----- Data

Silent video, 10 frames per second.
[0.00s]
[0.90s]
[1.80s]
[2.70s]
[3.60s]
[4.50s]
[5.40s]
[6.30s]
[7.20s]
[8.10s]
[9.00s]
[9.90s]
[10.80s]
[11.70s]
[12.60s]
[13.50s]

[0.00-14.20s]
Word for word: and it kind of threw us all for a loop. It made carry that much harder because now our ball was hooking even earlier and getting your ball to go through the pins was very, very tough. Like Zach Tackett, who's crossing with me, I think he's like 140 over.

----------
----- Data

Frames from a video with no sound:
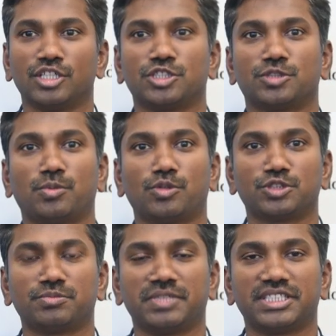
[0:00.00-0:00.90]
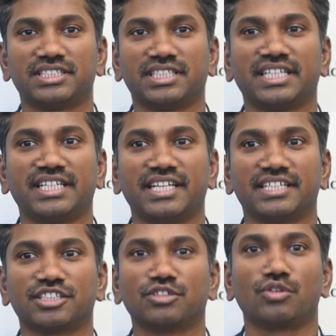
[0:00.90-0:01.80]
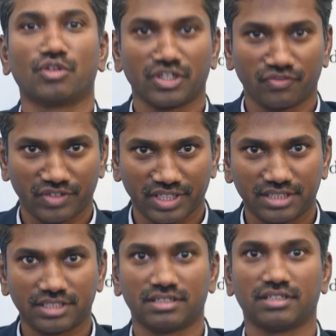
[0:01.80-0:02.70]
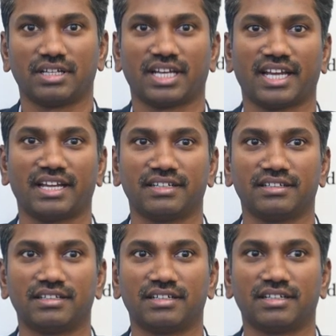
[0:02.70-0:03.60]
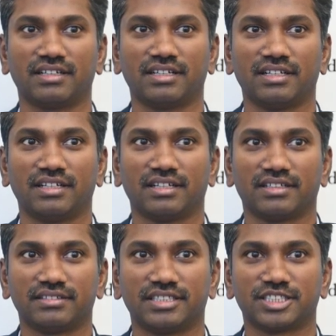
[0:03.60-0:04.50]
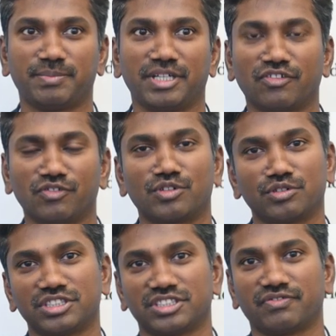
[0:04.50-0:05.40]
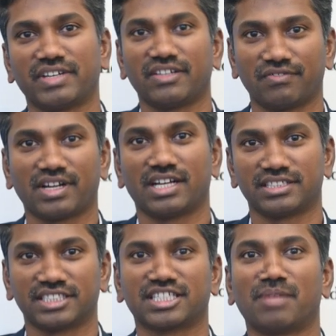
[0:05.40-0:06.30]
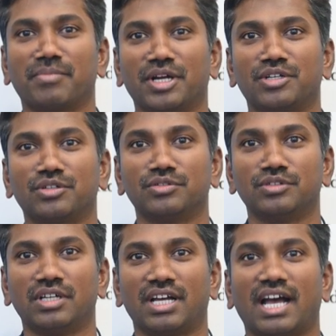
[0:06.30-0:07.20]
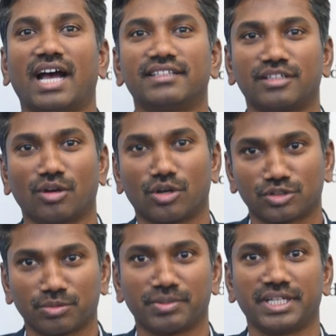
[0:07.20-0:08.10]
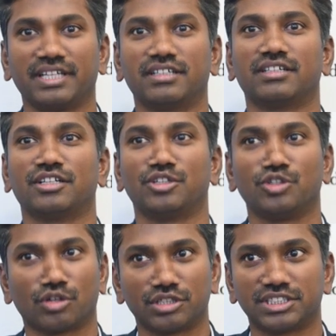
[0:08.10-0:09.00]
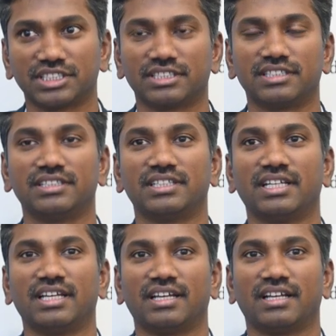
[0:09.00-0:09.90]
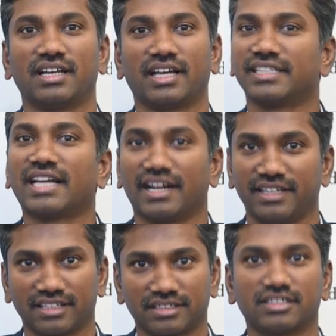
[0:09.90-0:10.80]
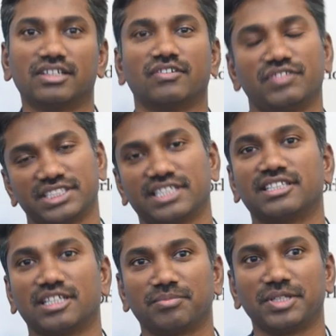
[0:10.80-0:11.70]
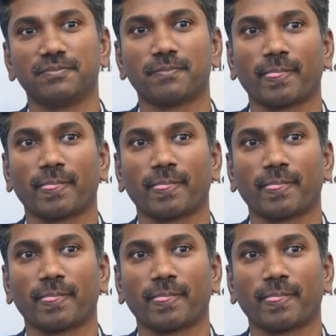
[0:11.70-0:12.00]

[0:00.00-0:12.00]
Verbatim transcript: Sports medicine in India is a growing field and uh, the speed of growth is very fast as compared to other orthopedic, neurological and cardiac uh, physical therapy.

----------
----- Data

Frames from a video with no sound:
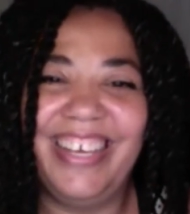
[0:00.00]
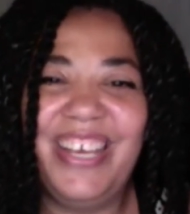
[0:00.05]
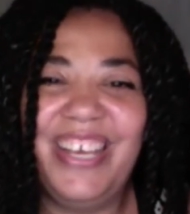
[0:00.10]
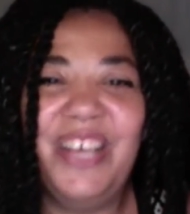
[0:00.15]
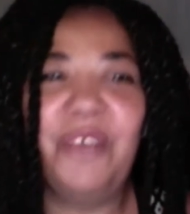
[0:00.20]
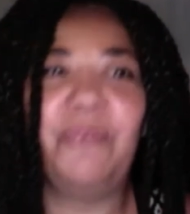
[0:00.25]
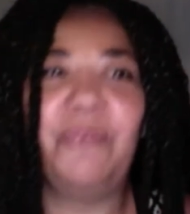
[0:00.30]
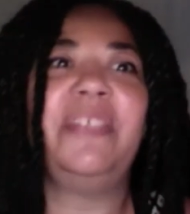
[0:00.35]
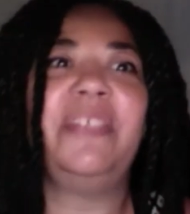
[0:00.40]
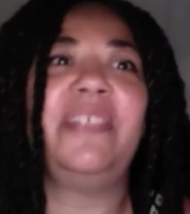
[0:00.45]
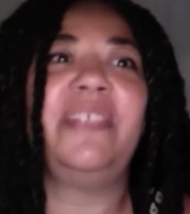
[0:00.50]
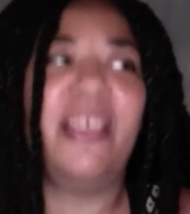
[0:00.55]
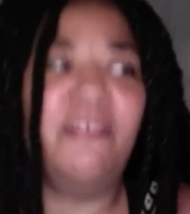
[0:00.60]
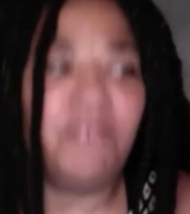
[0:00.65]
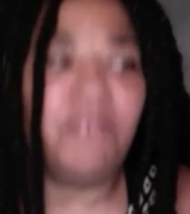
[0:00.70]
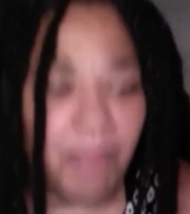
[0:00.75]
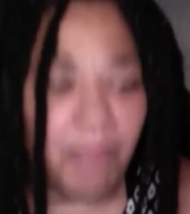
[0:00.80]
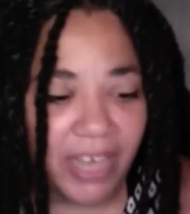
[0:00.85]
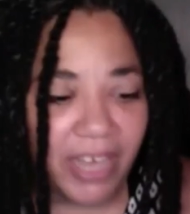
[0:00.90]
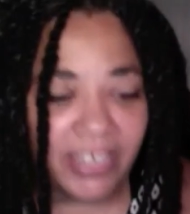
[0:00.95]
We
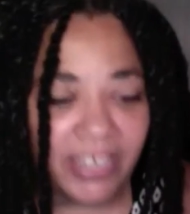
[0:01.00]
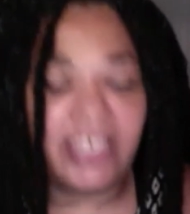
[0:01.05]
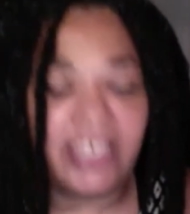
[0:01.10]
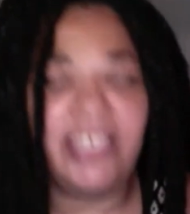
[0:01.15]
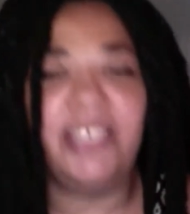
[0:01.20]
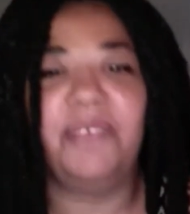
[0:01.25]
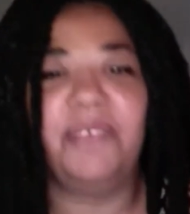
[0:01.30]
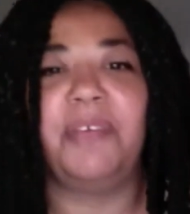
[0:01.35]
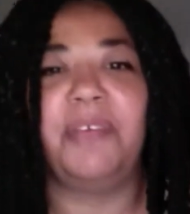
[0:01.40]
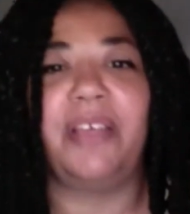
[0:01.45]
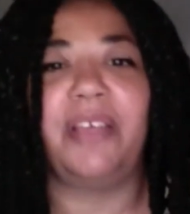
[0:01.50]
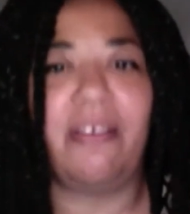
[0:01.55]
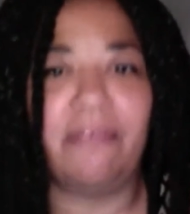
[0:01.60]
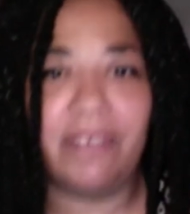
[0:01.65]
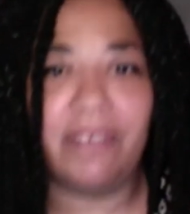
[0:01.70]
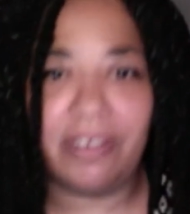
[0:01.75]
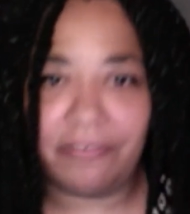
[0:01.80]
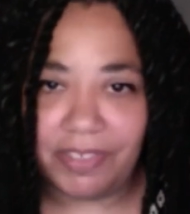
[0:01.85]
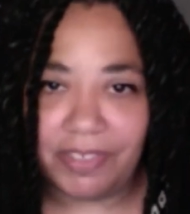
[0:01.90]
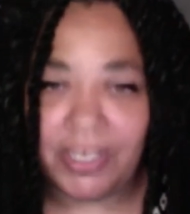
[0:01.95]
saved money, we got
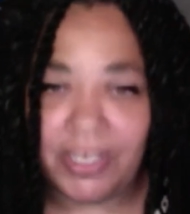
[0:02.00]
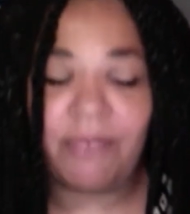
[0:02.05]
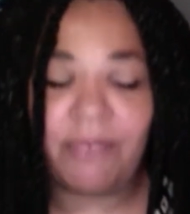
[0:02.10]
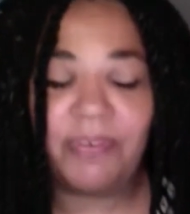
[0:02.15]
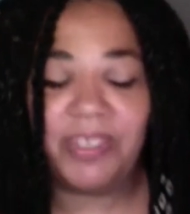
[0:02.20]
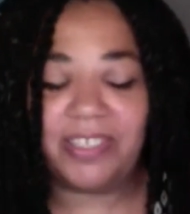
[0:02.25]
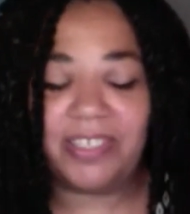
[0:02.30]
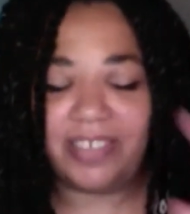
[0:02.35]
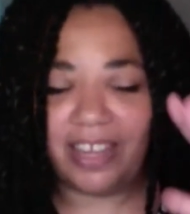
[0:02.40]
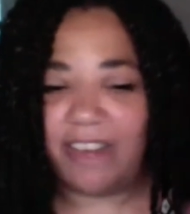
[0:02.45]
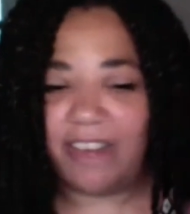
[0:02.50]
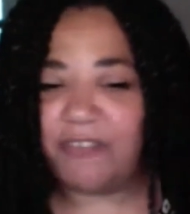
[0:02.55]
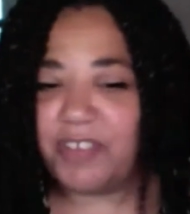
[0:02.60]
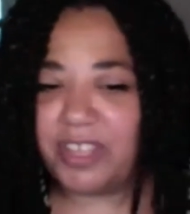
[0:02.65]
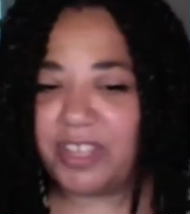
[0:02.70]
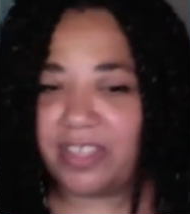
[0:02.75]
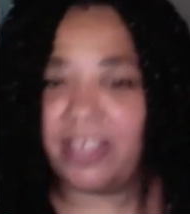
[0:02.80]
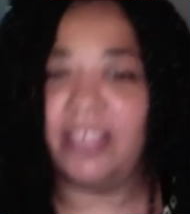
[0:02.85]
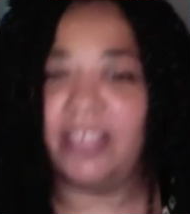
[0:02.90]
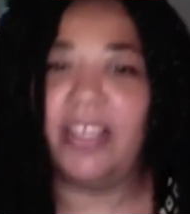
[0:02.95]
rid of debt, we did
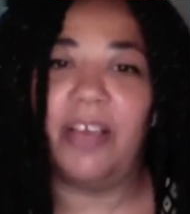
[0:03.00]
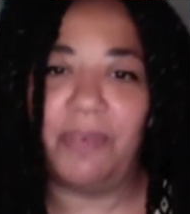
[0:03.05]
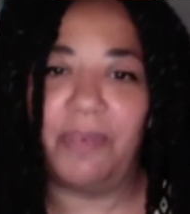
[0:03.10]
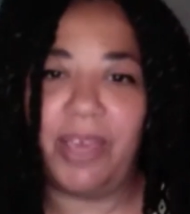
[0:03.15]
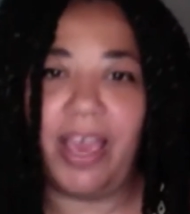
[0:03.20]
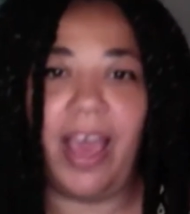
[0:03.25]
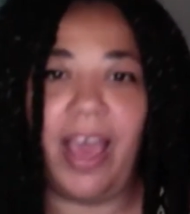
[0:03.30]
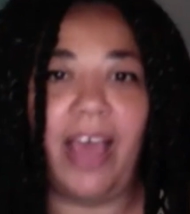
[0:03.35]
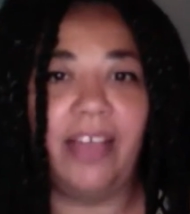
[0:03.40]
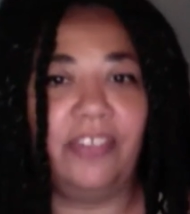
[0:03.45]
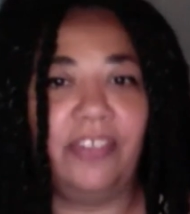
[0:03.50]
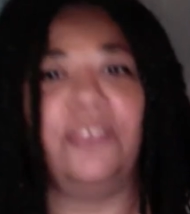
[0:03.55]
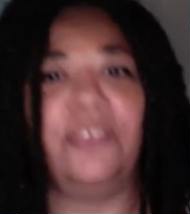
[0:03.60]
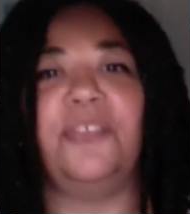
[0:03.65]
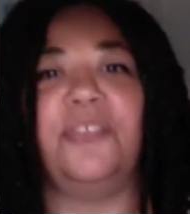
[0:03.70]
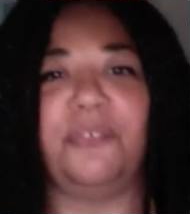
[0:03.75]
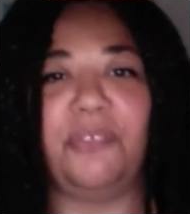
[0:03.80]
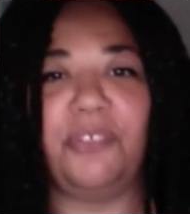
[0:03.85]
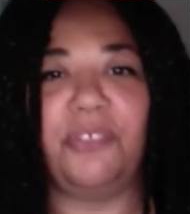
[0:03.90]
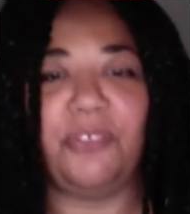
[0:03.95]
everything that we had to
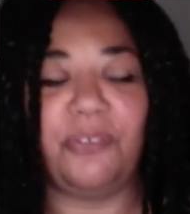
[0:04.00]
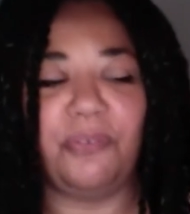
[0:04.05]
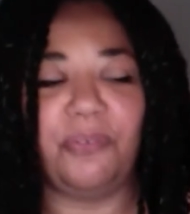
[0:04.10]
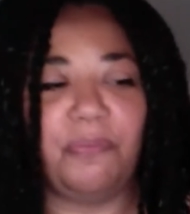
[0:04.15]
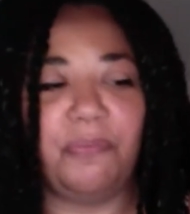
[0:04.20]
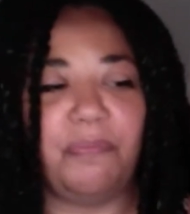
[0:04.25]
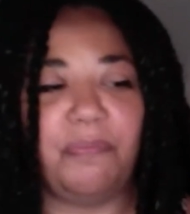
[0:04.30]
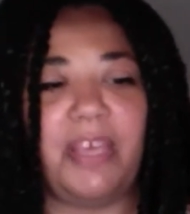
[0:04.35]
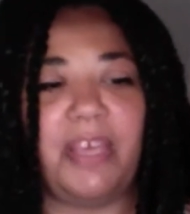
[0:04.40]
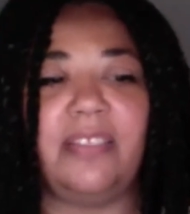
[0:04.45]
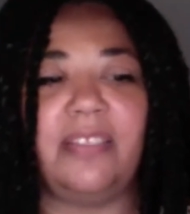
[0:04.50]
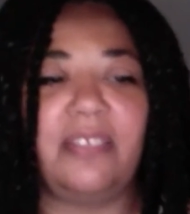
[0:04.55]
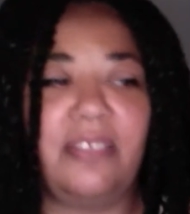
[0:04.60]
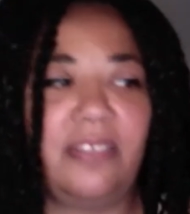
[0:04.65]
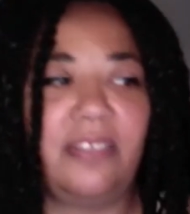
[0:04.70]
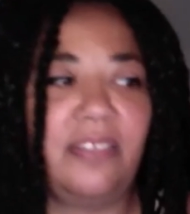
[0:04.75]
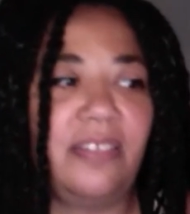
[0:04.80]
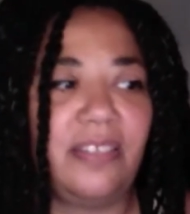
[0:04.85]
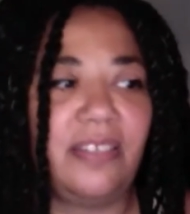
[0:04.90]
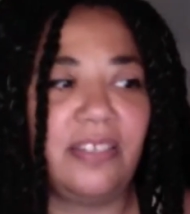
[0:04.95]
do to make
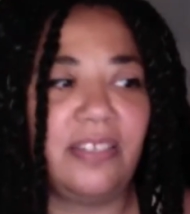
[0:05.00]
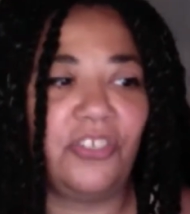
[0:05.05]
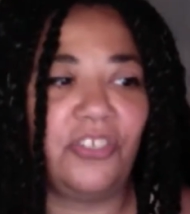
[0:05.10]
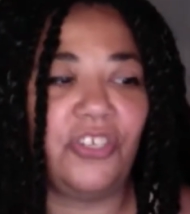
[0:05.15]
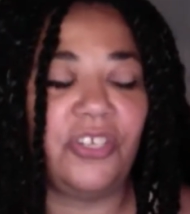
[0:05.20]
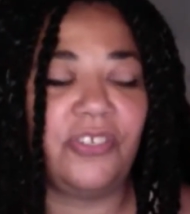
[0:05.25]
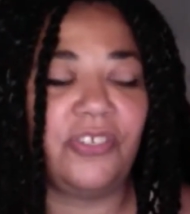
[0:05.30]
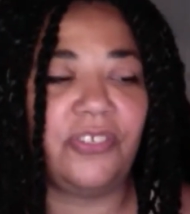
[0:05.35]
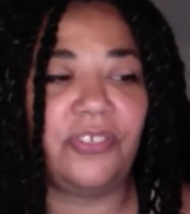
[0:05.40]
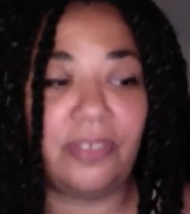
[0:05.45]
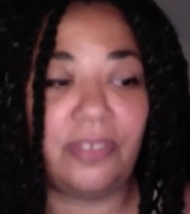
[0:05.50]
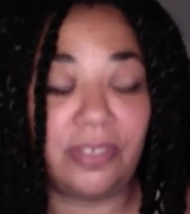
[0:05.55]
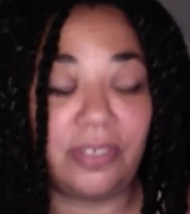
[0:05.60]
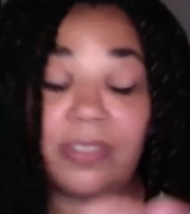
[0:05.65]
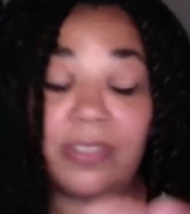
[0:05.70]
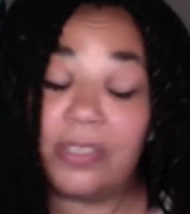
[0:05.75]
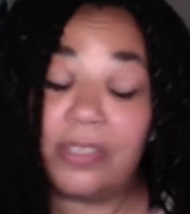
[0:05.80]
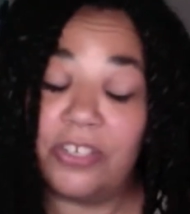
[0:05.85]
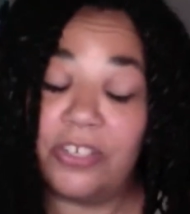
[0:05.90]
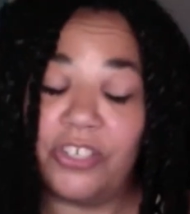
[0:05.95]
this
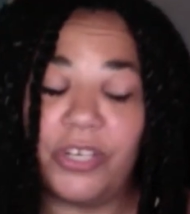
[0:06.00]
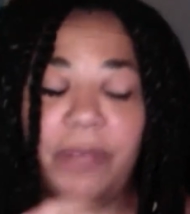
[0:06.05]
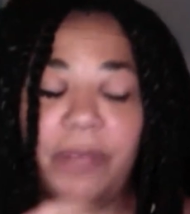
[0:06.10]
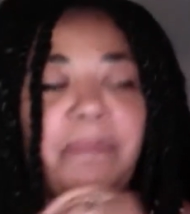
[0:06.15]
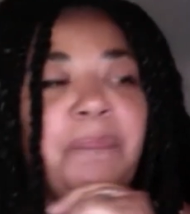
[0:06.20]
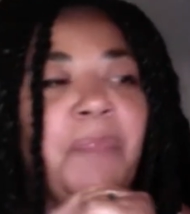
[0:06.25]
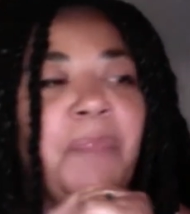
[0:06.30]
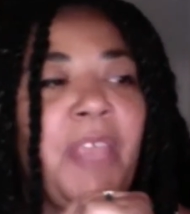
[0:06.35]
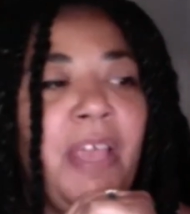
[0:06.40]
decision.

----------

What to do >> For the lines above, output exactly those from the line containing "Silent video, 10 frames per second." through the line containing "Word for word: and", and skip the others.

Answer to the problem >>
Silent video, 10 frames per second.
[0.00s]
[0.90s]
[1.80s]
[2.70s]
[3.60s]
[4.50s]
[5.40s]
[6.30s]
[7.20s]
[8.10s]
[9.00s]
[9.90s]
[10.80s]
[11.70s]
[12.60s]
[13.50s]

[0.00-14.20s]
Word for word: and it kind of threw us all for a loop. It made carry that much harder because now our ball was hooking even earlier and getting your ball to go through the pins was very, very tough. Like Zach Tackett, who's crossing with me, I think he's like 140 over.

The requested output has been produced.